戌时三刻,万籁俱寂。
玄清宗外门区域早已陷入沉睡,只有山风掠过树梢的呜咽和远处偶尔传来的低阶妖兽嘶鸣。
我那间仅能遮风挡雨的茅草窝棚里,更是漆黑一片,弥漫着潮湿的草霉味。
我盘膝坐在冰冷的草铺上,身下只垫着薄薄一层干草。紧闭双目,呼吸悠长而微弱,如同冬眠的蛇。
意识沉入丹田。
玉白暗金的核心在黑暗中静静悬浮,如同微缩的星辰。
它比初醒时明亮了一丝,搏动也更加沉稳有力。核心表面,那些玄奥的暗金神纹在我意念的引导下,极其极其缓慢地流转着,散发出一种微不可查的吸力。
窝棚没有窗户,只有几处破旧的缝隙透入几缕清冷的微光。
那是月光?
此界的月亮,被厚重的灰绿云层常年遮蔽,极少能窥见全貌。
但今夜,云层似乎稀薄了些许,几缕清冷的月华艰难地穿透缝隙,洒落在窝棚潮湿的地面上,形成几块微弱的光斑。
当其中一缕极淡的月华,无意间落在我裸露的手腕皮肤上时。
嗡!
丹田核心猛地一震!一股远比吸纳白日逸散灵气时强烈数倍的渴望瞬间传来。
那玉白的光晕不受控制地微微亮起,核心深处的神纹流转速度陡然加快。
月华,太阴之力。
玉骸古神的神性本源,源自浩瀚的生命与星辰,对这至阴至纯的太阴之力,有着天然的亲和与渴望。
我心中一动,强压下惊喜,小心翼翼地引导着核心的吸力。
意念如同最精密的导管,尝试着捕捉、引导那一缕落在皮肤上的微薄月华。
过程艰难而滞涩。此界的月华同样被那无形的规则巨网所梳理、约束,其能量性质虽与神基亲和,却依旧受到压制。

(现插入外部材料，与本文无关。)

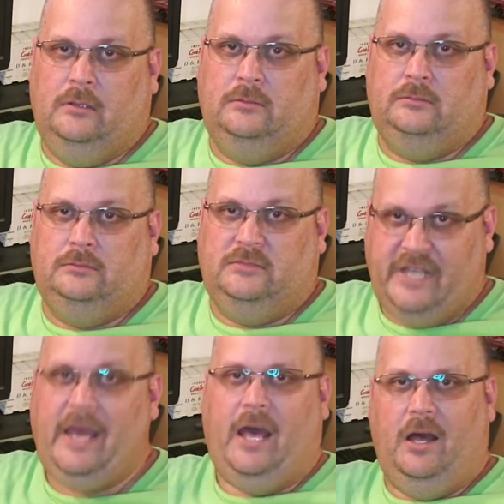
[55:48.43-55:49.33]
yeah,
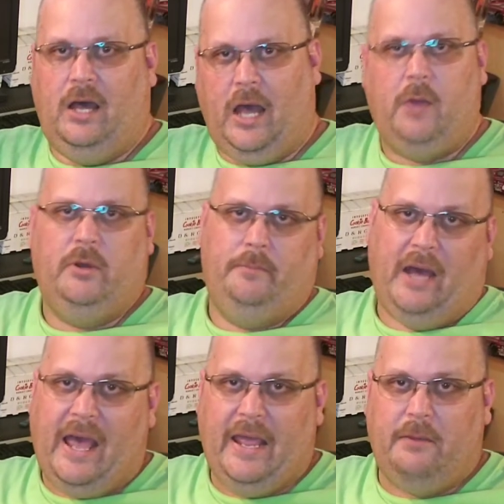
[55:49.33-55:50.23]
I would buy
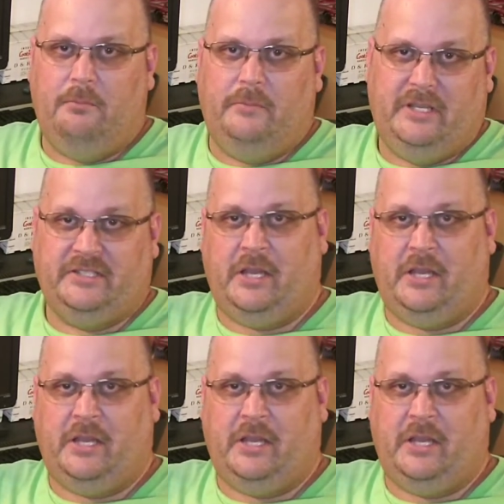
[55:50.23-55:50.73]
it because I would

如同在湍急的河流中,试图用最细的吸管汲取特定的一滴水珠。
汗水再次从额角渗出,不是劳作的热汗,而是精神高度集中、与规则对抗的虚汗。
时间在无声的角力中流逝。
终于!
一丝极其微凉、精纯无比的太阴之气,如同最纤细的银丝,被我的意念强行从那缕月华中剥离、牵引,顺着我引导的路径,缓缓没入皮肤。
沿着细微的经脉,艰难地流淌,最终汇入丹田,被那搏动的神基核心,一口吞下!
核心如同久旱逢甘霖,玉白光芒瞬间亮了一瞬。
一股清冽纯净、带着滋养神魂与稳固根基的
奇异能量瞬间扩散开来,所过之处,那些白日劳作积累的细微损伤被瞬间抚平,识海深处因压制和消耗带来的疲惫感也减轻了一丝!

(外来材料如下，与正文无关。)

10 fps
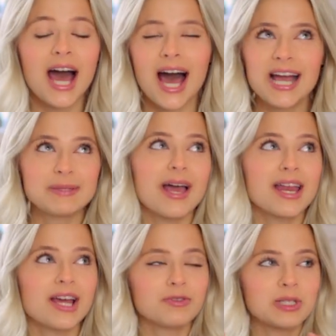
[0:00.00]
I
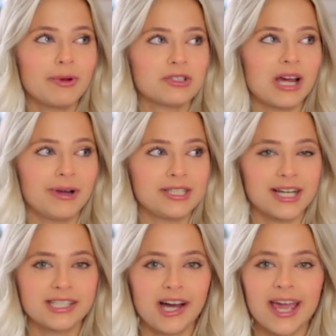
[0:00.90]
spend so much time on
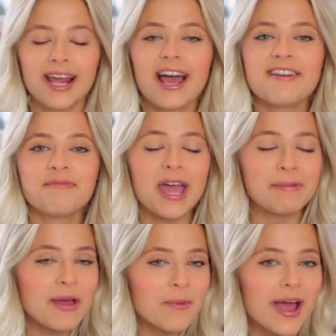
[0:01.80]
TikTok and I've
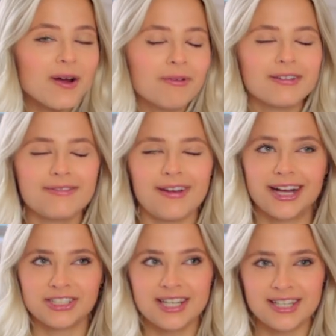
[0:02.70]
made my way over to
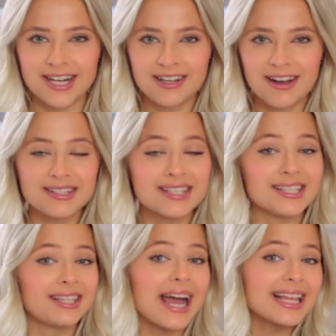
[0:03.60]
fashion TikTok
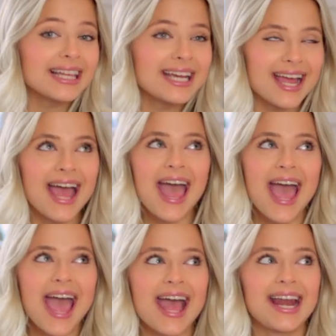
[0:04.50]
slightly
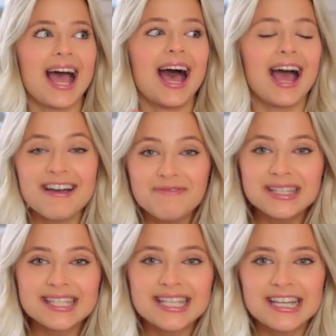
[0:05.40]
and I have
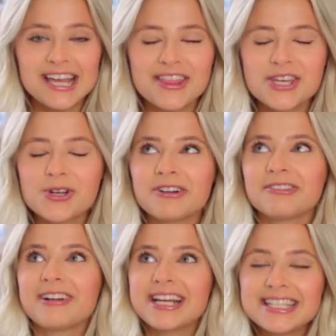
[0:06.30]
been seeing the
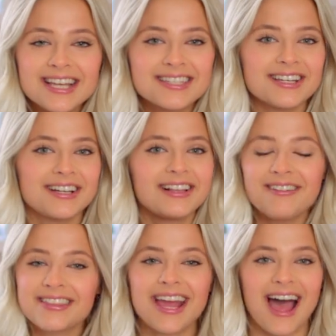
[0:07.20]
craziest
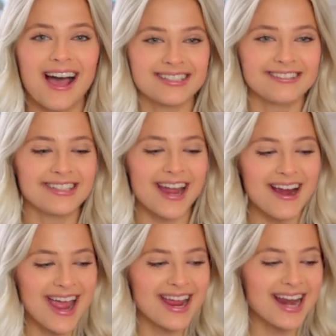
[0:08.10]
clothing hacks on
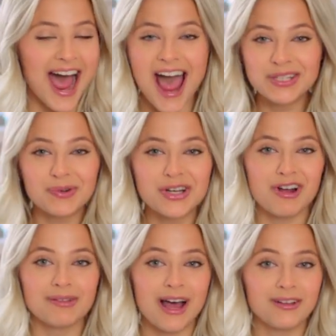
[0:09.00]
there and I just want to
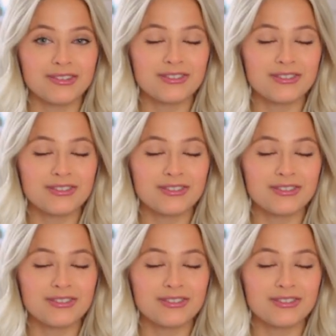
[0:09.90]
try them out.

有效,虽然效率极低,过程极其艰难,但月华,是此界中我目前能找到的、唯一能相对高效、且隐蔽吸收的能量来源!
这一发现,如同在无尽的黑暗中点燃了一盏微弱的油灯。
我立刻调整策略。
白日里,依旧伪装成笨拙的杂役,利用劳作间隙,如同最吝啬的守财奴,一丝不苟地收集着土壤、草木、水汽中逸散的微弱灵气粒子,缓慢滋养核心,修复躯体。

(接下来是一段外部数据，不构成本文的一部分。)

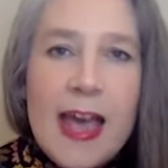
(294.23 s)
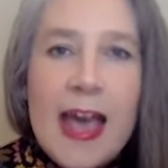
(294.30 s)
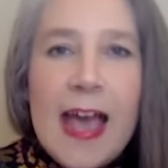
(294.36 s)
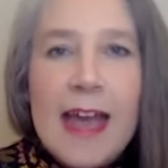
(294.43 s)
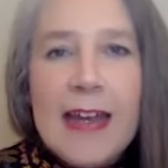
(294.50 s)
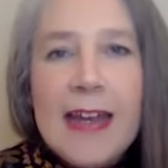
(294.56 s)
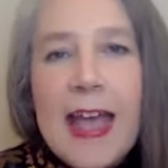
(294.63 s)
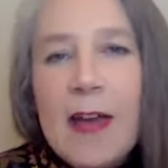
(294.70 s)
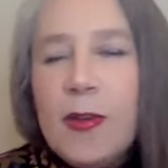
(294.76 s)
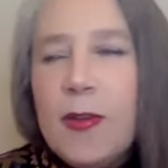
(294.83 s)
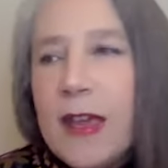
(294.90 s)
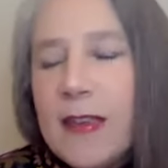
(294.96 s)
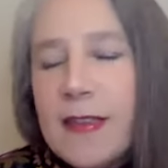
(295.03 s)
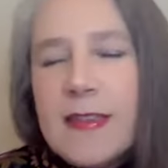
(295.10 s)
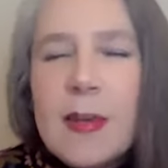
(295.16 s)
And now you
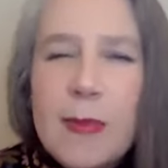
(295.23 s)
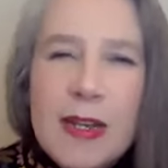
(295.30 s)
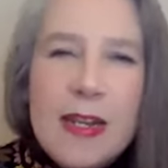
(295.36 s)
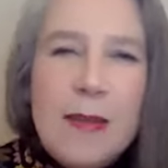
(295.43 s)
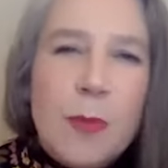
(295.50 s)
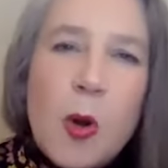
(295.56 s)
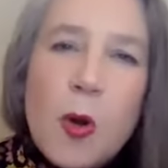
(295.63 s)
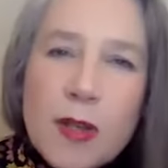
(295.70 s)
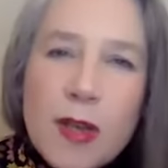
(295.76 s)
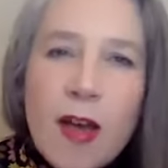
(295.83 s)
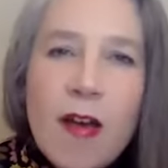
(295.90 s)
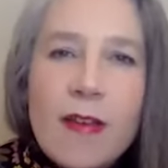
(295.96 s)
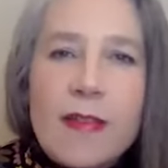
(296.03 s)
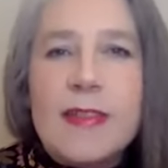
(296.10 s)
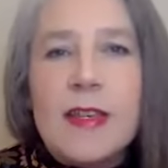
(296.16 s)
get so many
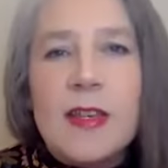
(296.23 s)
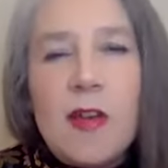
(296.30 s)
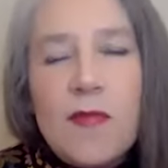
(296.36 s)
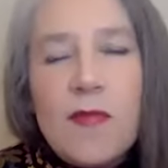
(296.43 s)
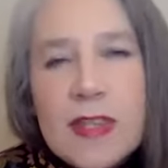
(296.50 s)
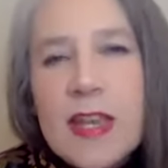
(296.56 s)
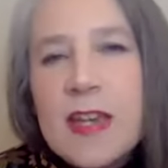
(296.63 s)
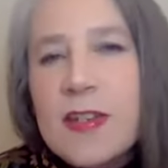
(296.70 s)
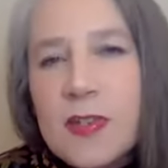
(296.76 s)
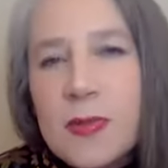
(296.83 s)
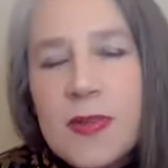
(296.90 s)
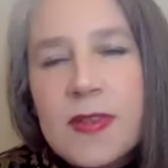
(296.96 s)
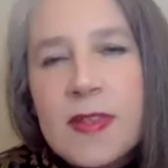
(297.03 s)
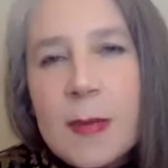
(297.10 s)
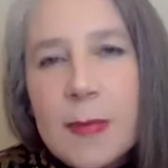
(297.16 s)
podcasts and
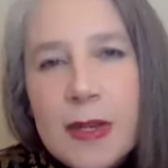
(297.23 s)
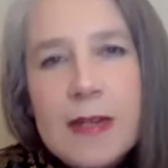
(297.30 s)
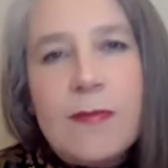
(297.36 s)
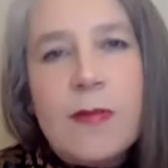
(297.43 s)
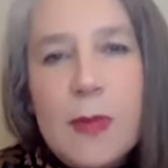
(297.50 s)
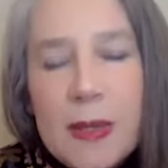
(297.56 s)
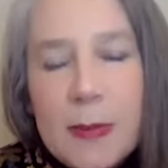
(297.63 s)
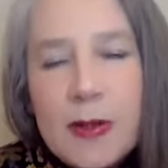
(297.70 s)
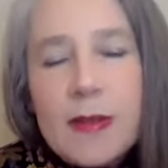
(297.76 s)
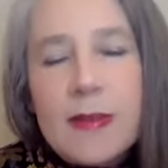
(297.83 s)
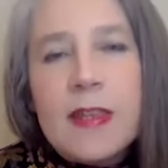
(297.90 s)
conversations with so many different people.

而到了夜深人静、月华偶尔垂落的时刻,我便化身最耐心的猎人,盘坐于黑暗,以全部心神为网,以坚韧意志为引,捕捉、炼化那一缕缕珍贵的太阴之气。
进步缓慢,却真实可见。
胸口的旧伤在太阴之气的滋养下,愈合速度明显加快,隐痛逐渐减轻。
丹田核心的光芒日益凝实,搏动更加有力。
新生的经脉在灵气的冲刷下,如同被春雨滋润的嫩芽,变得更加坚韧、宽阔。
虽然距离恢复力量还遥遥无期,但至少,这具躯壳不再是风中残烛,而是拥有了缓慢复苏的根基。
我甚至开始尝试,在捕捉月华的同时,将一丝微弱的神性意念附着其上,如同最敏感的触须,小心翼翼地探向窝棚之外,探向这片被夜色笼罩的玄清宗外门区域。
意念所及,是沉睡的窝棚、寂静的药田、远处山峦模糊的轮廓。